▸ PROBLEM DETAILS
Once the pictures are removed, output the remaining entries exactly as given.

** Opening EXERCISE MATERIALS block **

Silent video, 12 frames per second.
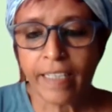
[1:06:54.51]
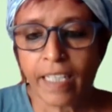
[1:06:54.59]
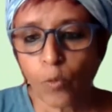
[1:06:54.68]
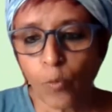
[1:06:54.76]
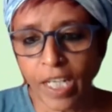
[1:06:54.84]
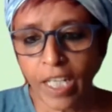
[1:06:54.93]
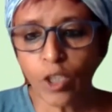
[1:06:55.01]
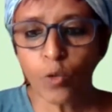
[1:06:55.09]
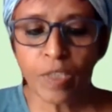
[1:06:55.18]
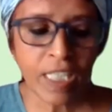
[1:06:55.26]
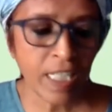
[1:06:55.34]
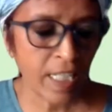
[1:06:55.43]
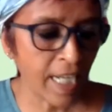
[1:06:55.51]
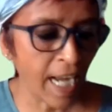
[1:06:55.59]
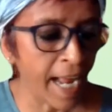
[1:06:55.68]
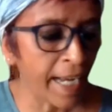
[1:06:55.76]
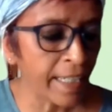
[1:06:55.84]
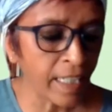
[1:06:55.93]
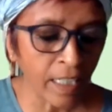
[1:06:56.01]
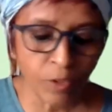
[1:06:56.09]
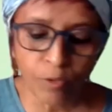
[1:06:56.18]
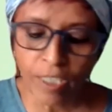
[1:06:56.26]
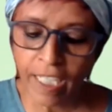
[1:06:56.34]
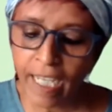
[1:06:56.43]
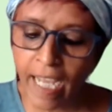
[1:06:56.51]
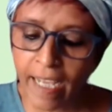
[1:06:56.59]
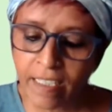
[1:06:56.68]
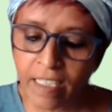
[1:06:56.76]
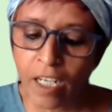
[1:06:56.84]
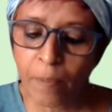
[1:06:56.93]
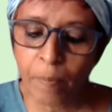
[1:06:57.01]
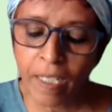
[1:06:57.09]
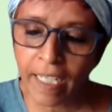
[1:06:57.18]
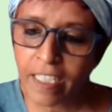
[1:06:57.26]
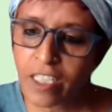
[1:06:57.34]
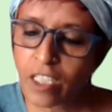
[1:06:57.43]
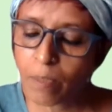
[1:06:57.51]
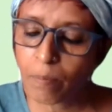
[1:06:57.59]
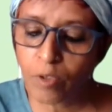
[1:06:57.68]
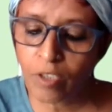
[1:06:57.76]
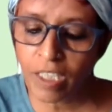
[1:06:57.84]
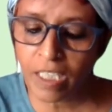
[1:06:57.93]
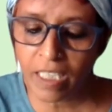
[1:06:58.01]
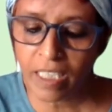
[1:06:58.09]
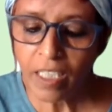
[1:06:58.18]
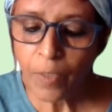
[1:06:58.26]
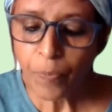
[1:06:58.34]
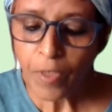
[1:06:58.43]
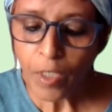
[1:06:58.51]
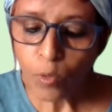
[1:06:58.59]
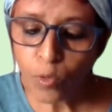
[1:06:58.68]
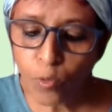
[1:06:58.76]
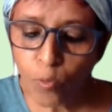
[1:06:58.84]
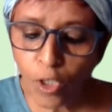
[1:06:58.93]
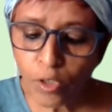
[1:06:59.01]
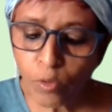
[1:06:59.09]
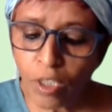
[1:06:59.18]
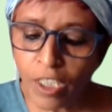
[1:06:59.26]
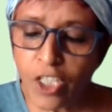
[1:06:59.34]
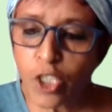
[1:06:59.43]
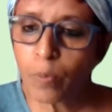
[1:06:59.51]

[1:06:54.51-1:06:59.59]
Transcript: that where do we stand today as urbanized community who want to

** Closing EXERCISE MATERIALS block **

▸ RESULT OF THIS TASK
Silent video, 12 frames per second.
[1:06:54.51]
[1:06:54.59]
[1:06:54.68]
[1:06:54.76]
[1:06:54.84]
[1:06:54.93]
[1:06:55.01]
[1:06:55.09]
[1:06:55.18]
[1:06:55.26]
[1:06:55.34]
[1:06:55.43]
[1:06:55.51]
[1:06:55.59]
[1:06:55.68]
[1:06:55.76]
[1:06:55.84]
[1:06:55.93]
[1:06:56.01]
[1:06:56.09]
[1:06:56.18]
[1:06:56.26]
[1:06:56.34]
[1:06:56.43]
[1:06:56.51]
[1:06:56.59]
[1:06:56.68]
[1:06:56.76]
[1:06:56.84]
[1:06:56.93]
[1:06:57.01]
[1:06:57.09]
[1:06:57.18]
[1:06:57.26]
[1:06:57.34]
[1:06:57.43]
[1:06:57.51]
[1:06:57.59]
[1:06:57.68]
[1:06:57.76]
[1:06:57.84]
[1:06:57.93]
[1:06:58.01]
[1:06:58.09]
[1:06:58.18]
[1:06:58.26]
[1:06:58.34]
[1:06:58.43]
[1:06:58.51]
[1:06:58.59]
[1:06:58.68]
[1:06:58.76]
[1:06:58.84]
[1:06:58.93]
[1:06:59.01]
[1:06:59.09]
[1:06:59.18]
[1:06:59.26]
[1:06:59.34]
[1:06:59.43]
[1:06:59.51]

[1:06:54.51-1:06:59.59]
Transcript: that where do we stand today as urbanized community who want to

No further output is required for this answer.